Lateral medullary syndrome


A neurological disorder causing a range of symptoms due to ischemia in the lateral part of the medulla oblongata in the brainstem.

Also called Wallenberg syndrome, posterior inferior cerebellar artery syndrome, PICA syndrome, vertebral artery syndrome, and Wallenberg’s syndrome.

Ischemia results from a blockage in the posterior inferior cerebellar artery or one of its branches.

Those at highest risk are men at an average age of 55.

A history of hypertension, diabetes and smoking all increase the risk of large artery atherosclerosis.

Large artery atherosclerosis due to plaque buildup is thought to be the greatest risk factor as a result of deposits of cholesterol, fatty substances, cellular waste products, calcium and fibrin.

Lateral medullary syndrome can affect structures-vagus nerve, #10=acoustic nucleus, nucleus gracilis, nucleus cuneatus, head of posterior column and lower sensory root of trigeminal nerve and lingula.

Characterized by sensory deficits that affect the trunk and extremities contralaterally, and sensory deficits of the face and cranial nerves ipsilaterally.

Specifically a loss of pain and temperature sensation if the lateral spinothalamic tract is involved.

The chief symptom is cross body findings which helps make the diagnosis.

Often patients have difficulty walking or maintaining balance.

There may be a difference in temperature sensation on one side of the body.

Nystagmus is commonly associated with vertigo spells.

Difficulty swallowing, or dysphagia.are common symptom, as involvement of the nucleus ambiguus, supplying the vagus and glossopharyngeal nerves.

Slurred speech and dysphonia are also common.

Ataxia may result from damage to the cerebellum or the inferior cerebellar peduncle.

Miosis, anhidrosis and partial ptosis may result from damage to the hypothalamospinal fibers disrupts sympathetic nervous system relay.

Twitching of the muscles of the mouth, may be observed due to disruption of the central tegmental tract.

Other symptoms include: hoarseness, nausea, vomiting, decreased, sweating, dizziness, difficulty walking, and difficulty maintaining balance.

Cardiovascular complications include: bradycardia, and blood pressure changes.

The process is the result of occlusion of the posterior inferior cerebellar artery (PICA) or one of its branches or of the vertebral artery, in which the lateral part of the medulla oblongata infarcts, resulting in a typical pattern of findings.

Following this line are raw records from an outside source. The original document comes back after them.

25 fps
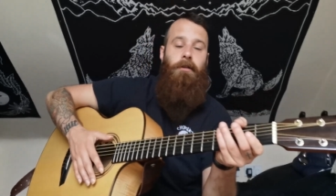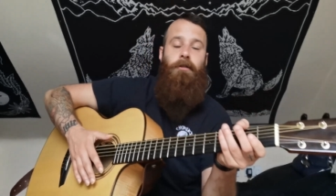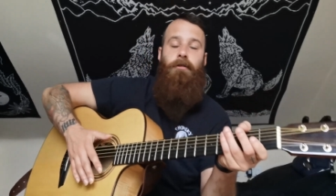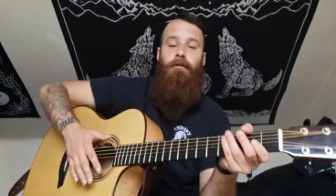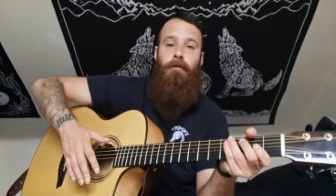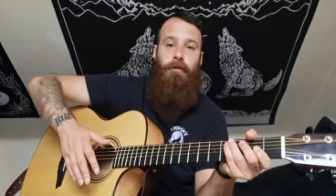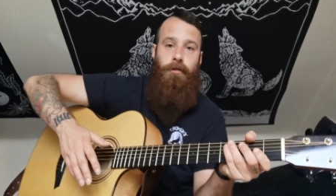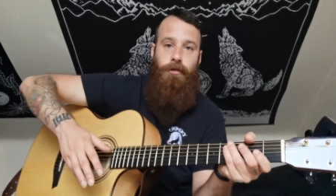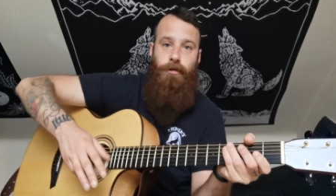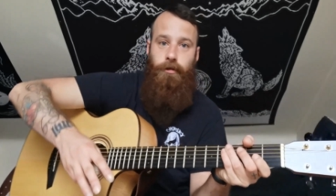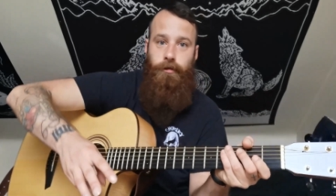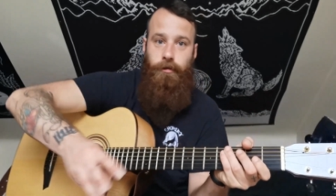
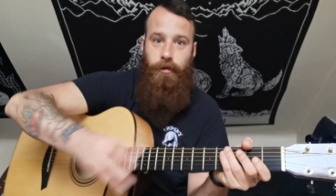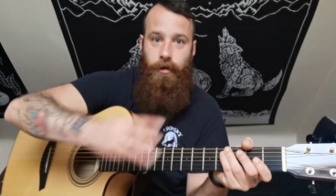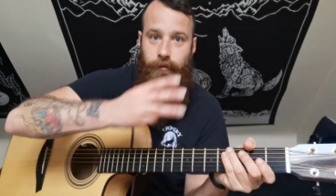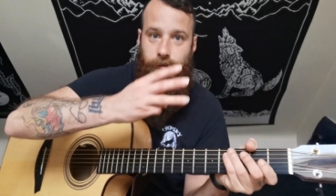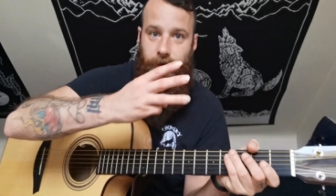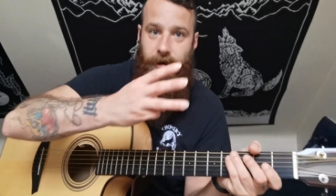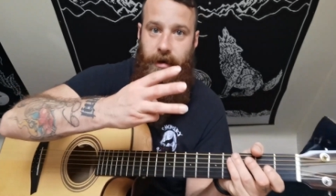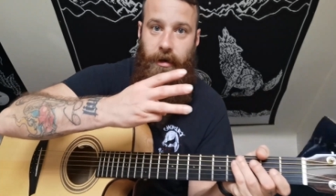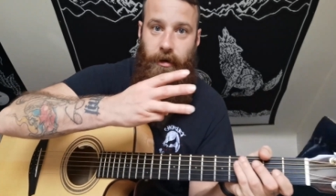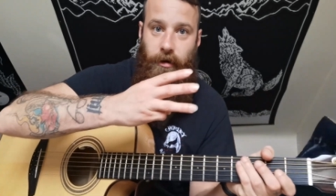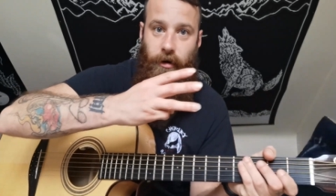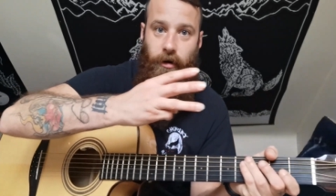So it's just the
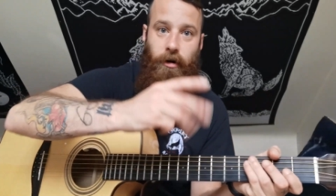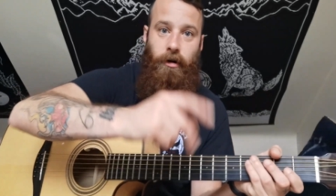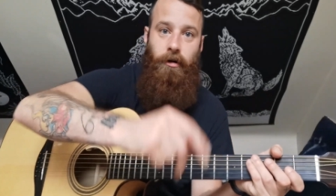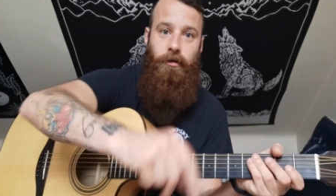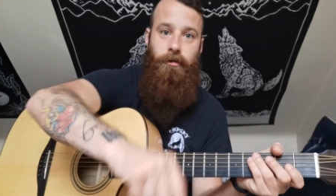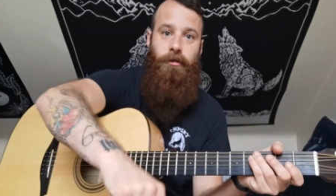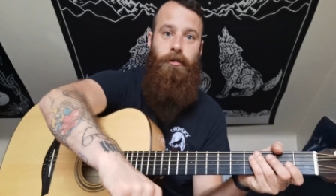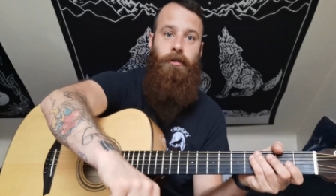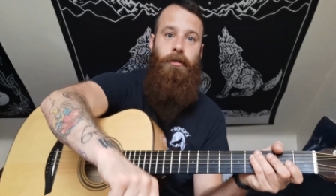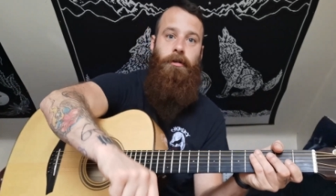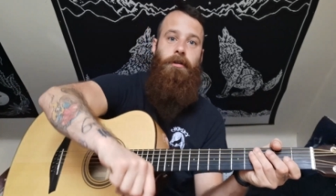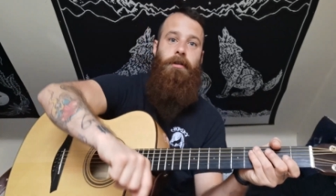3
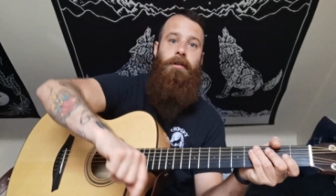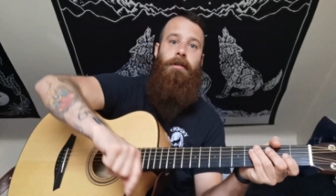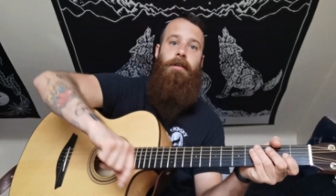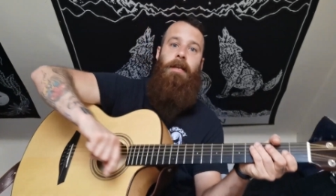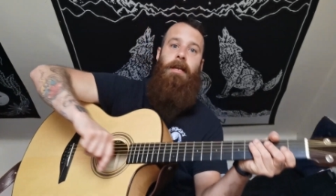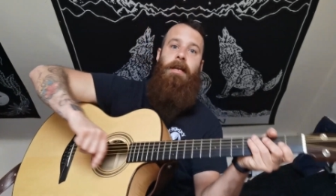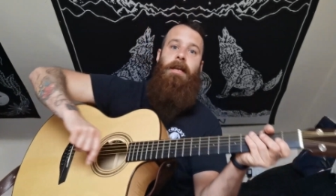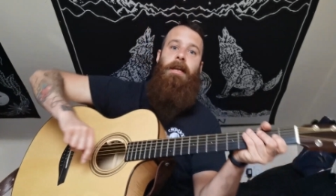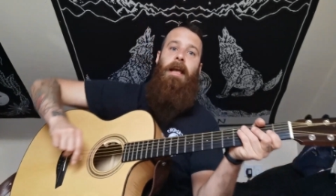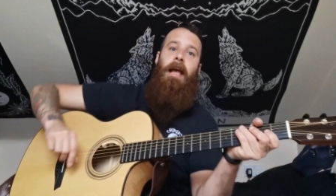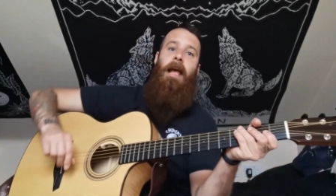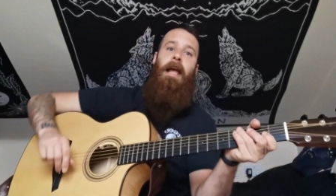chords,
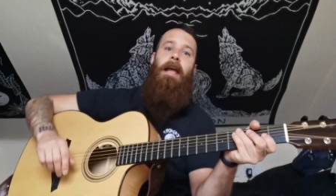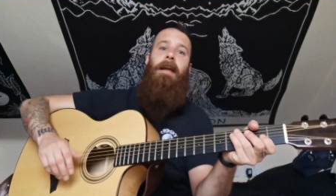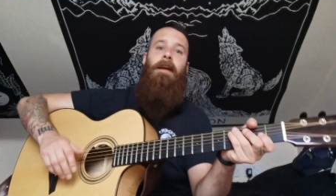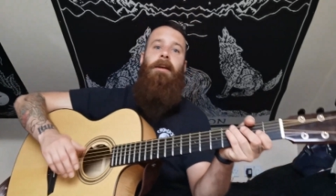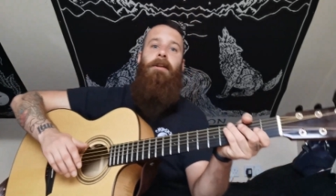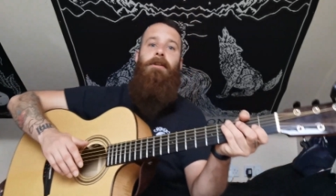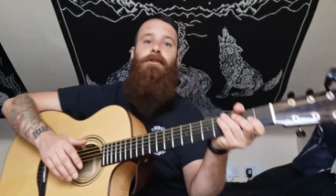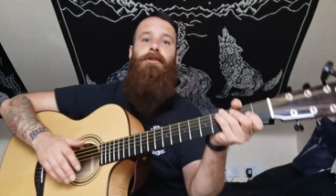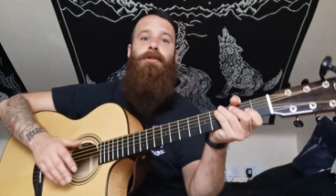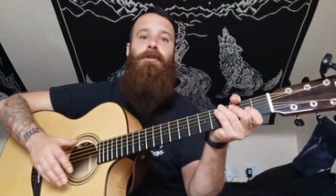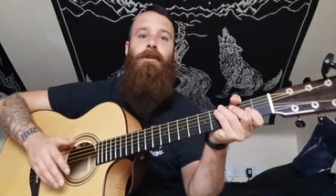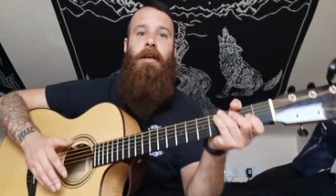D,
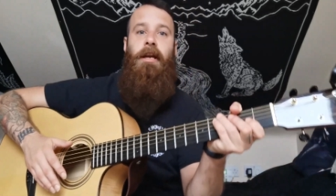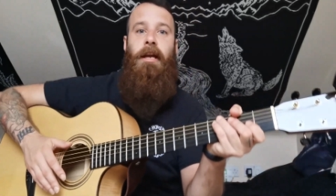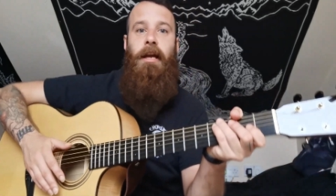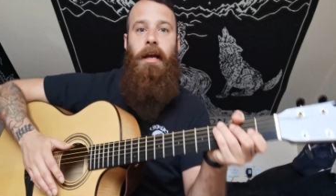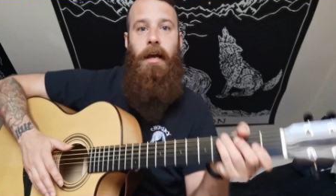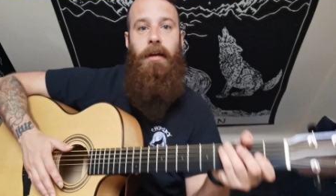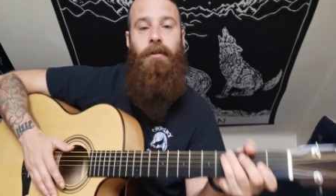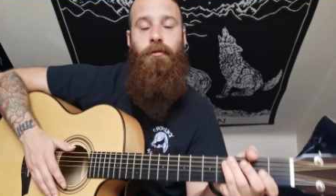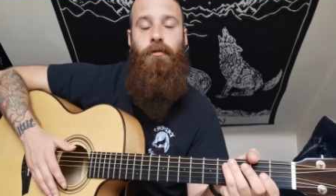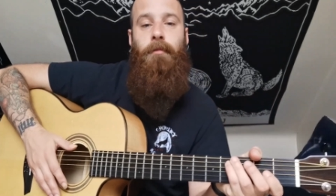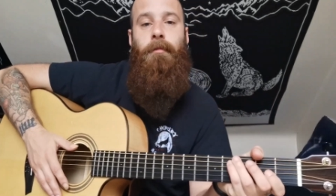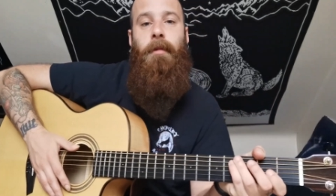A and G,
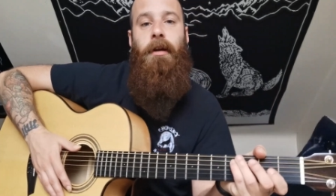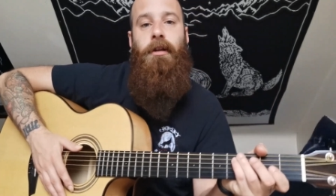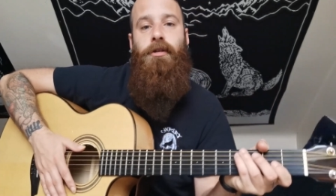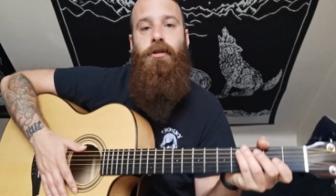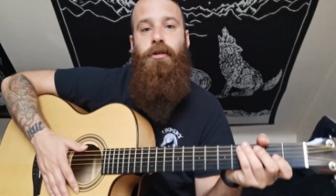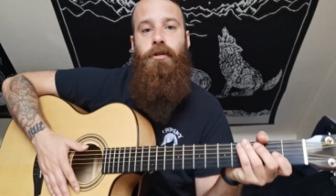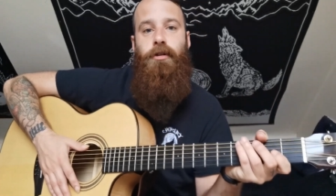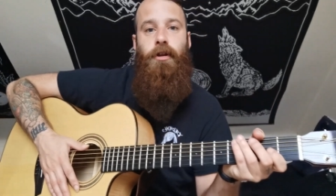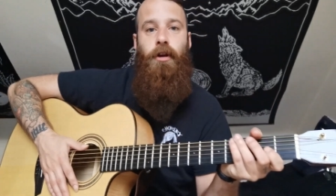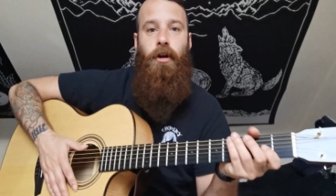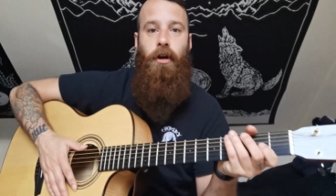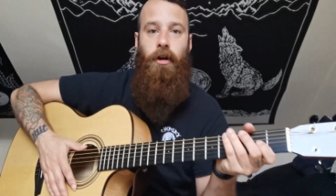as we
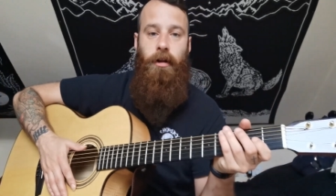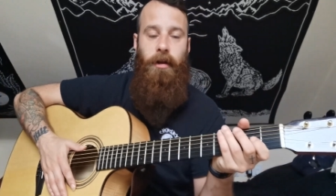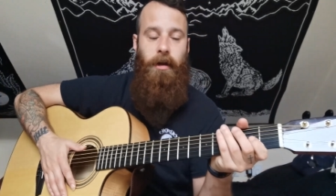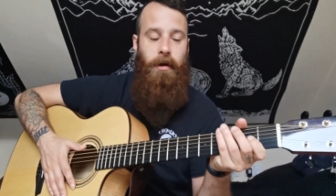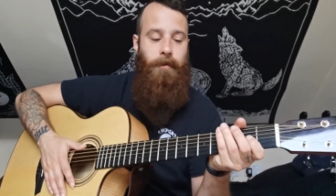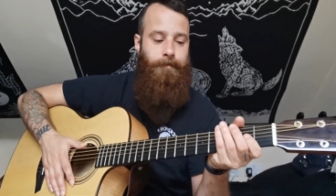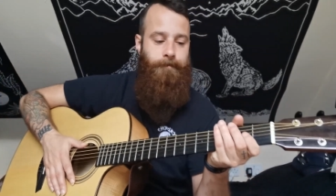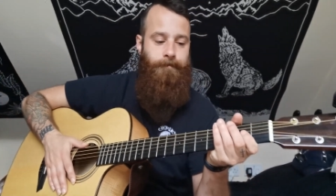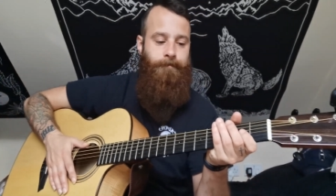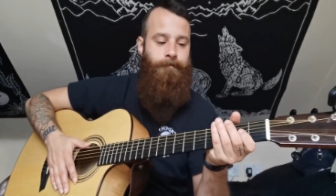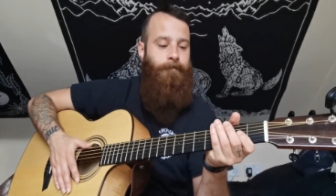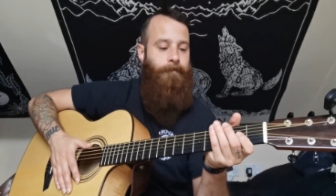mentioned
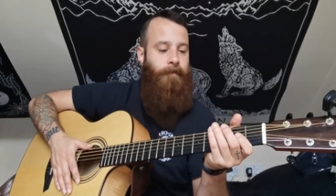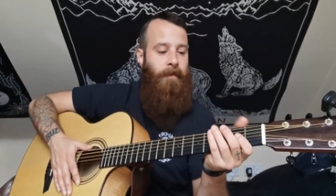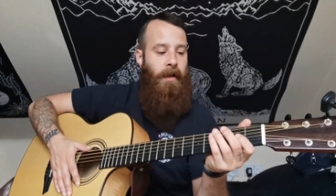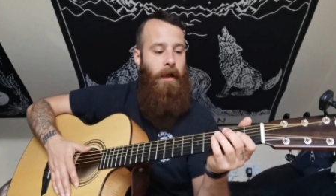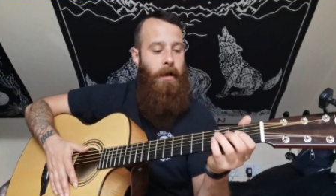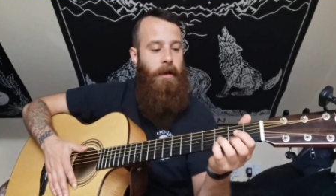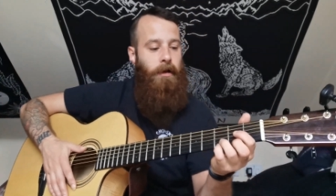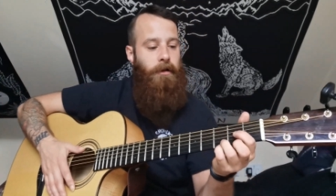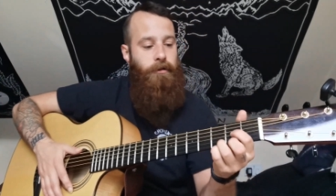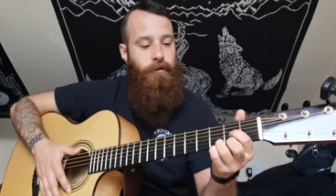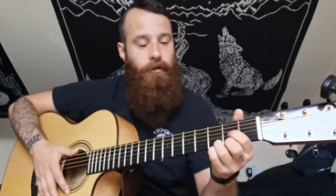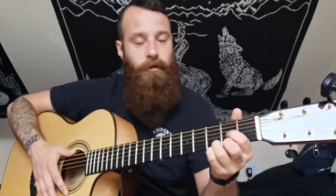earlier.
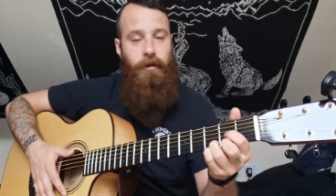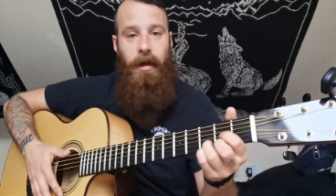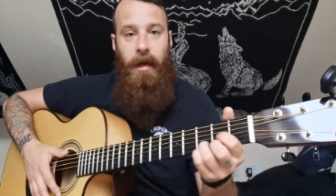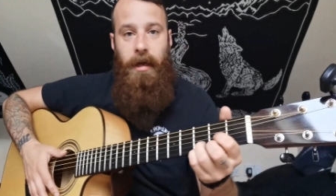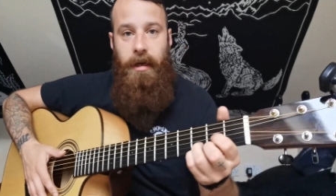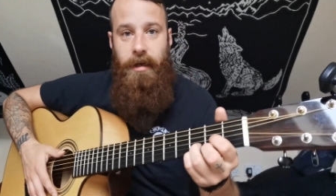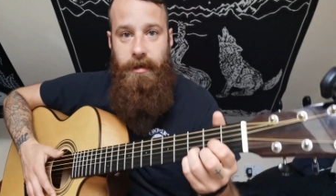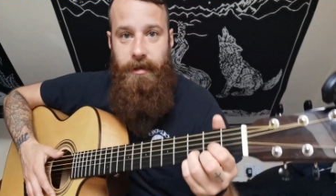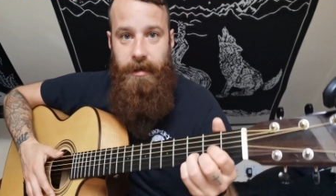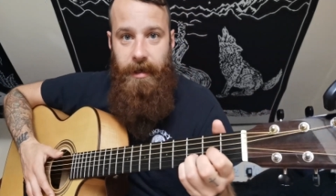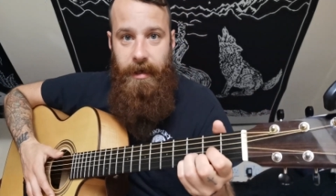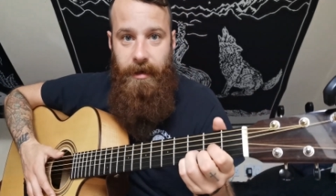So
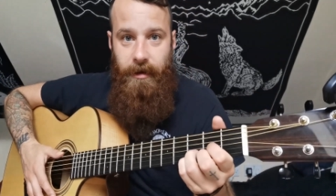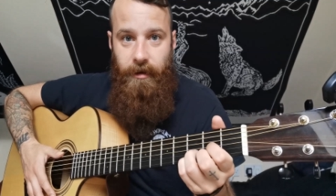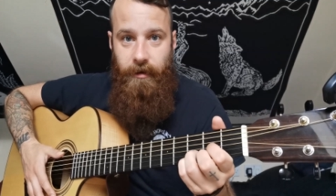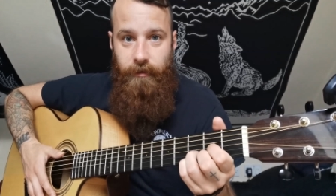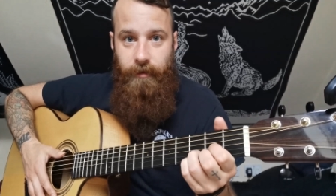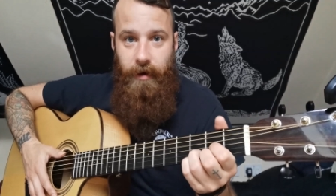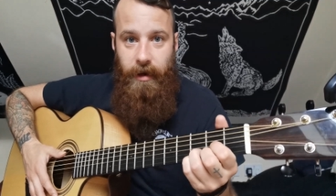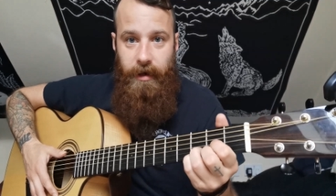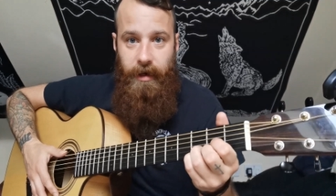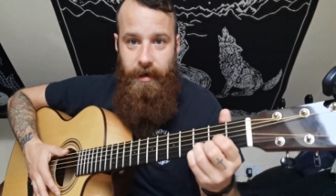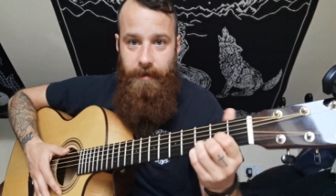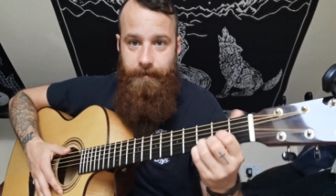get your D at
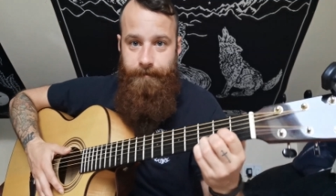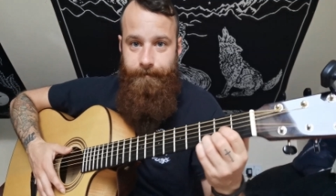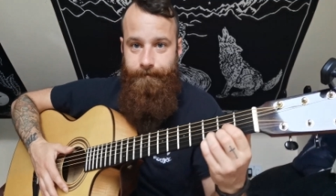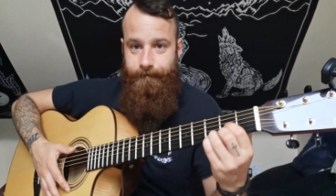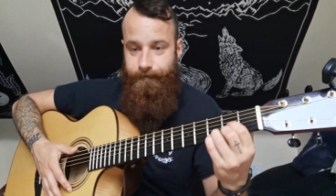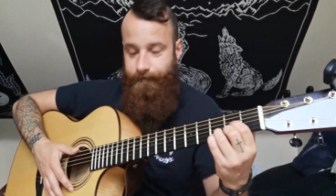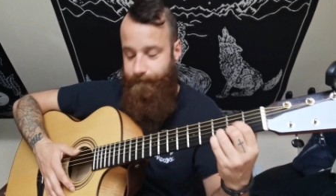the ready.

The most commonly affected artery is the vertebral artery, followed by the posterior inferior cerebellar artery, superior middle and inferior medullary arteries.

Is often caused by a stroke.

Diagnosis is usually done by assessing vestibular-related symptoms in order to determine where in the medulla that the infarction has occurred.

Head Impulsive Nystagmus Test of Skew (HINTS) examination of oculomotor function is often performed.

Computed tomography (CT) or magnetic resonance imaging (MRI) is performed to assist in stroke detection.

Treatment depends on how quickly is it identified.

Treatment involves focusing on relief of symptoms and active rehabilitation.

Associated with depression and withdrawal.

If swallowing is impaired, a feeding tube may be required in severe cases.

Chronic neuropathic pain may be associated with the syndrome.

Long term treatment involves the use of antiplatelet drugs, and statin regimen to minimize the risk of another stroke.

If atrial fibrillation is present oral anticoagulation is I Indicated.

Anti hypertension meds may be required.

Fibrinolytic therapy may be useful in the acute setting.

Violent hiccups may occur with the syndrome, depending on the severity of the stroke.

Hiccups may last for weeks.

Traditional stroke assessment and outcomes are used to treat patients.

There is a significant variation in symptomology patients may experience based of the size, location of the infarction.

Prognosis depends upon the size and location of the area of the brain stem damaged by the stroke.

More than 85% of patients have minimal symptoms present at six months from the time of the original stroke, and are able to independently accomplish average daily within a year.